My computer updated and now, along the bottom menu of my screen, it tells me – unsolicited – that “Rain [is] coming”. And I feel bad because I haven’t looked out of the window this afternoon. I did walk around the house this morning, still in my pj’s, picking up dog poop so the lawn mower wouldn’t catch it. But I didn’t take in the morning: not the weather, not the birds, not the scent of autumn. Sometimes I wonder why the Bible lists so many sins and not this one: inattention.
Yesterday I nursed my cold by lying in bed and watching television. There was a moment when I pulled away from myself – consciously – and I suddenly became aware of the room. The space in the room. The colors of the walls. The textures of everything in it. Everything so beautifully foreign, so outside of myself, so dispossessed of expectations, so soulfully free.
I became aware of the distance between my arm and the blanket, my eardrum and the air vent, my mouth and the closest surface in each direction: the painted pressed wood of the nightstand. The coarse linen of the chaise lounge. I sensed my breath filling the room. Together with Leonard’s breath, and our lives overlapping at a cellular level.
There is a spider that hides somewhere behind my vanity mirror. Also breathing. Also alive and intermingling – atomic. Discrete. Intertwined.
We are inextricably tied to everything that frightens us. That thrills us. That makes us aware of our breathing.
I think I have always held on to this fact as a kind of comfort.
These little moments cut me off from the world in one way, but they also connect me to myself.
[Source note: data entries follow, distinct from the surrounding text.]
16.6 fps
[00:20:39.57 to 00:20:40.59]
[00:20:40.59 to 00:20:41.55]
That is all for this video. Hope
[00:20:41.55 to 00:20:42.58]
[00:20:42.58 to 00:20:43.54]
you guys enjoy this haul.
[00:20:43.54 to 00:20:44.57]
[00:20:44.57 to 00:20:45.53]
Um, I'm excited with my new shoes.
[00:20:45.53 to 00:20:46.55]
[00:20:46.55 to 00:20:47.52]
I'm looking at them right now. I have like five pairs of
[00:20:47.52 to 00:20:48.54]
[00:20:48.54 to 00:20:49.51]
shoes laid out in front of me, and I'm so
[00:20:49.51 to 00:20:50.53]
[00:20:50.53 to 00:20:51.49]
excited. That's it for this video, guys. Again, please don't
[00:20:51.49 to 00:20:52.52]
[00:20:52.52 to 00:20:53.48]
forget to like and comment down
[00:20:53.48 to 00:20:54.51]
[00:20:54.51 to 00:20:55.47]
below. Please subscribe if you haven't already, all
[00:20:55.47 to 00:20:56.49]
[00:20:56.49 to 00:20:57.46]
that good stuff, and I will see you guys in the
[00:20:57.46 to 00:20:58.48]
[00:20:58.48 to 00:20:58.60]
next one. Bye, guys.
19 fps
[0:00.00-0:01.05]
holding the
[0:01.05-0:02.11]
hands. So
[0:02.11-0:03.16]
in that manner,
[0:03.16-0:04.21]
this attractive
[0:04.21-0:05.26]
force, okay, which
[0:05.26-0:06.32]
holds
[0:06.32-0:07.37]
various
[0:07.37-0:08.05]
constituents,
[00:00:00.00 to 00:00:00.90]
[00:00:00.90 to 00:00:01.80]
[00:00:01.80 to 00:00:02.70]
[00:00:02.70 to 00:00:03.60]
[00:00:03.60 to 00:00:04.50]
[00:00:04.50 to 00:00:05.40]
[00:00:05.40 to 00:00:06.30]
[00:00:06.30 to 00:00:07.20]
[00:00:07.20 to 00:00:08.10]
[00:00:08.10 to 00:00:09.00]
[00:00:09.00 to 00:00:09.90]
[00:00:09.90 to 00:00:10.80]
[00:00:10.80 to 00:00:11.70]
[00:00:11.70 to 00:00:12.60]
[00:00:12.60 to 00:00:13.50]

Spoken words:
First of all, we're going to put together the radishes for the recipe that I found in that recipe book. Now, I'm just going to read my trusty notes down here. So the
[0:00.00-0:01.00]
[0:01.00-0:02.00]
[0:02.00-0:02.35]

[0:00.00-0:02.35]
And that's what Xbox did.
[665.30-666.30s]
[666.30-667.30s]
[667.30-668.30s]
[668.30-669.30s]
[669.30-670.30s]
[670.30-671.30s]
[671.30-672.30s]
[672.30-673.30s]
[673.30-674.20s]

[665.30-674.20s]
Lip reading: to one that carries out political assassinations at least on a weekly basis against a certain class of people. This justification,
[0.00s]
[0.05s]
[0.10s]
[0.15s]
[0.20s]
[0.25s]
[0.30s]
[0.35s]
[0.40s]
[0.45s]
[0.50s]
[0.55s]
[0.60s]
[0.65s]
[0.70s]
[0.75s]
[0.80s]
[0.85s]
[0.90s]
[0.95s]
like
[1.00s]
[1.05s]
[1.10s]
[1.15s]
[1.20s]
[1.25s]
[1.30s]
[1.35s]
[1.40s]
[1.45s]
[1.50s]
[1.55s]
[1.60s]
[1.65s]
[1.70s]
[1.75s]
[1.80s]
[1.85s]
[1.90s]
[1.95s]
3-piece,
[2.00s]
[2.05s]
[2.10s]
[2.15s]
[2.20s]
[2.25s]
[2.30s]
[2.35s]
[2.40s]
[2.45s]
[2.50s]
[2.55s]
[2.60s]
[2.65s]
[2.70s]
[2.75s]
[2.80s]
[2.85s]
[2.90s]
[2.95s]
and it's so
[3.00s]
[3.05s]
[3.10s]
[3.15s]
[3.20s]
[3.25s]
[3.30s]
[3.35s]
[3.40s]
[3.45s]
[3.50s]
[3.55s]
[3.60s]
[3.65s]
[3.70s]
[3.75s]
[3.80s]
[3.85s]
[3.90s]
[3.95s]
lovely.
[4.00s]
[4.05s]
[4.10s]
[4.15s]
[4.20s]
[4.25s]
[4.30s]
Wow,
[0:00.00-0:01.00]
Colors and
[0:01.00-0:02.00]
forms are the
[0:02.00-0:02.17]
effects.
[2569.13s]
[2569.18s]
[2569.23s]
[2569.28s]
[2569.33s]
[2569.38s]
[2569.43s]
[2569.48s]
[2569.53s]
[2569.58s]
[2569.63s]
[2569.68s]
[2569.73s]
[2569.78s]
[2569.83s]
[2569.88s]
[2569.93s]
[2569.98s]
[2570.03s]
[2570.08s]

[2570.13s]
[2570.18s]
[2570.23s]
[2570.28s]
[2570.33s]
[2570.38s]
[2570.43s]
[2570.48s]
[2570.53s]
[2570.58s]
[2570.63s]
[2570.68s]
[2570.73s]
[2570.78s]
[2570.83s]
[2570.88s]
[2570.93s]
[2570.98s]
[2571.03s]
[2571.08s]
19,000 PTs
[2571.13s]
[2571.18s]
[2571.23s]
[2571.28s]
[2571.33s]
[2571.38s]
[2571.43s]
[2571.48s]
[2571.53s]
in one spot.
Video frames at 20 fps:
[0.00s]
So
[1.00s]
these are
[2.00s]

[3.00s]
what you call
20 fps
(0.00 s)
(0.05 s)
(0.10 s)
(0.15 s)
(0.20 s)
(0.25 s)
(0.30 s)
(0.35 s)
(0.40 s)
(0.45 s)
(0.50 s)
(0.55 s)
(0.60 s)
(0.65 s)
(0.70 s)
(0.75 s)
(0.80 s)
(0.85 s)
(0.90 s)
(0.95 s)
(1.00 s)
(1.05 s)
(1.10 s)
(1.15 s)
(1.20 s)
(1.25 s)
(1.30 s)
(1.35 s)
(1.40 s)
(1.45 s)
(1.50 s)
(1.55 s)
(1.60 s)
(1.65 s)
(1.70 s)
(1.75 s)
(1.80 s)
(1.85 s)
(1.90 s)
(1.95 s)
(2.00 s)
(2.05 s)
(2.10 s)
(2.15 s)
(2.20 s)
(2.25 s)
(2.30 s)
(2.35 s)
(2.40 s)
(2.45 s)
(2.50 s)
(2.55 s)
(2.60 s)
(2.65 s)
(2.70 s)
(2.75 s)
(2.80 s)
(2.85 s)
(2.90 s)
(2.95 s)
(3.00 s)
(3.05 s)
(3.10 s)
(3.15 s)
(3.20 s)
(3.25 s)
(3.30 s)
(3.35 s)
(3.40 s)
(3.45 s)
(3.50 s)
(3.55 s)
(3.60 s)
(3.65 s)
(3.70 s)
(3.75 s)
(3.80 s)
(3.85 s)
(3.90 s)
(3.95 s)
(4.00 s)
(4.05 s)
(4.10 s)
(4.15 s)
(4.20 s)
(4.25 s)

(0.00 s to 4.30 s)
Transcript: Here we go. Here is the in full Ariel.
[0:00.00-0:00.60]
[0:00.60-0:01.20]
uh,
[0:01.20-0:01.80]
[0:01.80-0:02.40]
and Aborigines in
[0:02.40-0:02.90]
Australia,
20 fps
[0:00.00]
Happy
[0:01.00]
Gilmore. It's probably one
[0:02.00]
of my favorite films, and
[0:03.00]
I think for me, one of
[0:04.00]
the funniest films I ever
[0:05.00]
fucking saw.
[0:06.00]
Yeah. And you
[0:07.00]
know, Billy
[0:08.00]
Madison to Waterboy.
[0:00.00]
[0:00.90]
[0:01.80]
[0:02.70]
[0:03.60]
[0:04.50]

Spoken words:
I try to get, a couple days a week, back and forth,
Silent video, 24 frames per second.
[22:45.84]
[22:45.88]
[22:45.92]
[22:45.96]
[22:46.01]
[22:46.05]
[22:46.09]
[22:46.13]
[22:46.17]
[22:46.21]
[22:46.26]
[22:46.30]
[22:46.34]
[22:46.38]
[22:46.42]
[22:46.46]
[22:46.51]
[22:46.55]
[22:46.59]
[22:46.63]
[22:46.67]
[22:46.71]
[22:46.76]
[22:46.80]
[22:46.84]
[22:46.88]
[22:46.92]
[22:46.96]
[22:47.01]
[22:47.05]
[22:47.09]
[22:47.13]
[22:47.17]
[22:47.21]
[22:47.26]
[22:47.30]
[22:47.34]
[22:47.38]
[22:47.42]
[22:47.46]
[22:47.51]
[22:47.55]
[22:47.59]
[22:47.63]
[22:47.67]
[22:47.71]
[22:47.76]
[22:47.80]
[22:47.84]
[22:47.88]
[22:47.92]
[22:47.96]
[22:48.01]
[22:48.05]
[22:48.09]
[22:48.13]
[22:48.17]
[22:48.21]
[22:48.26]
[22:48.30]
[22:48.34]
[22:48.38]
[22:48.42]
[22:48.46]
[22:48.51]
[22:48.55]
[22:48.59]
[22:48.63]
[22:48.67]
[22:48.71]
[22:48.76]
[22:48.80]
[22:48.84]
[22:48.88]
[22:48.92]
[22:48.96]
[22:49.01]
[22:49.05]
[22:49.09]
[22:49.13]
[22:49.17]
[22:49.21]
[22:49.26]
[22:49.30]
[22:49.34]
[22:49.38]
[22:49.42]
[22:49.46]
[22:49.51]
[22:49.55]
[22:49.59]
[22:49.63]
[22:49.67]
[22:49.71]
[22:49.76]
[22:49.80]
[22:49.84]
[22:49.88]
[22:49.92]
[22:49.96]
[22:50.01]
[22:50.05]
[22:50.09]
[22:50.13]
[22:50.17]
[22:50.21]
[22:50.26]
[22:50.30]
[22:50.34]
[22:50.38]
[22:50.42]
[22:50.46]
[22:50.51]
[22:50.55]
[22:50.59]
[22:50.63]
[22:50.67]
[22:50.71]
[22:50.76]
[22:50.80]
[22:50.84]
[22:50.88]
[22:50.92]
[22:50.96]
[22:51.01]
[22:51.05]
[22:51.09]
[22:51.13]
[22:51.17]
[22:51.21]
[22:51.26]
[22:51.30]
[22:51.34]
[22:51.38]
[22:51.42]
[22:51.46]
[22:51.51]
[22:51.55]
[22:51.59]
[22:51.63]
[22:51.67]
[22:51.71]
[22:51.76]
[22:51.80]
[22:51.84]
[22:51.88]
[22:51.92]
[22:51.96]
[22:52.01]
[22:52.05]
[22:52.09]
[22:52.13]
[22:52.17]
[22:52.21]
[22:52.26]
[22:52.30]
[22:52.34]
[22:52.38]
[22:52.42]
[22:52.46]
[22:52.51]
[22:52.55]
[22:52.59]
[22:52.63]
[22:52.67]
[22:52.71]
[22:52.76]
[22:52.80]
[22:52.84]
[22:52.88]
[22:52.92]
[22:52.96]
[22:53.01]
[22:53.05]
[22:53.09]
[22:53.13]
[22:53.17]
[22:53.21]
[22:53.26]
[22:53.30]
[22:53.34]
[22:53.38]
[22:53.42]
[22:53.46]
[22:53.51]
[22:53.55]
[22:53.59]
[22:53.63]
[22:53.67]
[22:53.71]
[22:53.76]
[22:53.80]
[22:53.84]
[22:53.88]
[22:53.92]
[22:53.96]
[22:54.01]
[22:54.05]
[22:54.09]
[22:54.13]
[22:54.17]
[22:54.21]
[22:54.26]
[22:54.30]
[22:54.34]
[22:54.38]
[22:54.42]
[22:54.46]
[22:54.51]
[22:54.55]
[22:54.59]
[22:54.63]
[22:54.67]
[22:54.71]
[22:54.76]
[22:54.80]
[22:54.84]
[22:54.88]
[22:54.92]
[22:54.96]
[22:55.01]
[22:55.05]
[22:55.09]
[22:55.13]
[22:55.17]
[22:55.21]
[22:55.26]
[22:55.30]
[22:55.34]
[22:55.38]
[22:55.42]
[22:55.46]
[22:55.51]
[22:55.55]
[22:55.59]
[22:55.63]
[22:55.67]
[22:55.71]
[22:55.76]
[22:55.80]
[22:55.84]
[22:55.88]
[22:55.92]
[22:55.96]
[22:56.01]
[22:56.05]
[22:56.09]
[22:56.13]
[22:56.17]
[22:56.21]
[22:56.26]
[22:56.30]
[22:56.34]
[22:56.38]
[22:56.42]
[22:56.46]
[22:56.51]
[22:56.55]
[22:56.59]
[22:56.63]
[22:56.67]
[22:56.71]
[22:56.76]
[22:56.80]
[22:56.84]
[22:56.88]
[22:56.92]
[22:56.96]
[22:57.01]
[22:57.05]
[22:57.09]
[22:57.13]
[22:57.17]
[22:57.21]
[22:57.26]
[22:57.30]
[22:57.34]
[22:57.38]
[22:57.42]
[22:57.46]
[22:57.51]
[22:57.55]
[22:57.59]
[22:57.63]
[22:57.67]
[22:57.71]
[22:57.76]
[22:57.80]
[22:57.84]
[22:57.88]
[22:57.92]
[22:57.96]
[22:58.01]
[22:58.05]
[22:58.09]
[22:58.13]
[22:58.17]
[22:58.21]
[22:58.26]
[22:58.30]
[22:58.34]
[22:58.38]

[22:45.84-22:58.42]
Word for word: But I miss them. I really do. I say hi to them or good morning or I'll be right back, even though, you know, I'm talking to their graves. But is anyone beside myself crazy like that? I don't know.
They connect me to my childhood, and to a state of vigilance that was both necessary and habituated, to time when I didn’t have the self-awareness to judge this openness – or justify it, or pity myself for it. There was no – and still is, no – value judgement hovering over this state of being that I fall into now and then, now.
And then I slipped away from myself, back into the day like a fish into a stream.
The little room smells like tea and nail polish. Rosemary oil in the burner: for memory, they say. Somewhere deep in my chest there is a melody taking form. Ophelia handing out flowers. “I would give you some violets, but they withered all [ …].”
Last weekend I ran along the shore and the air was still. But the sea was still churning from the storm that had passed through. Tall waves, dark and edged with a white so opaque I could imagine I was running through an oil painting.
Sometimes writing is like wading into a stream where others have left all the stories to flow together, to flow through your hands, around your waist and into new ribbons of currents of hot and cold shining with the tiny creatures that give the world life, that take the world’s life. There’s nothing to claim here. Not really. It all runs to the ocean.
I miss writing.
Leaving in an hour for London. With Maeterlinck’s Bluebird haunting my thoughts. It is a good place to be now. Ready for a new season.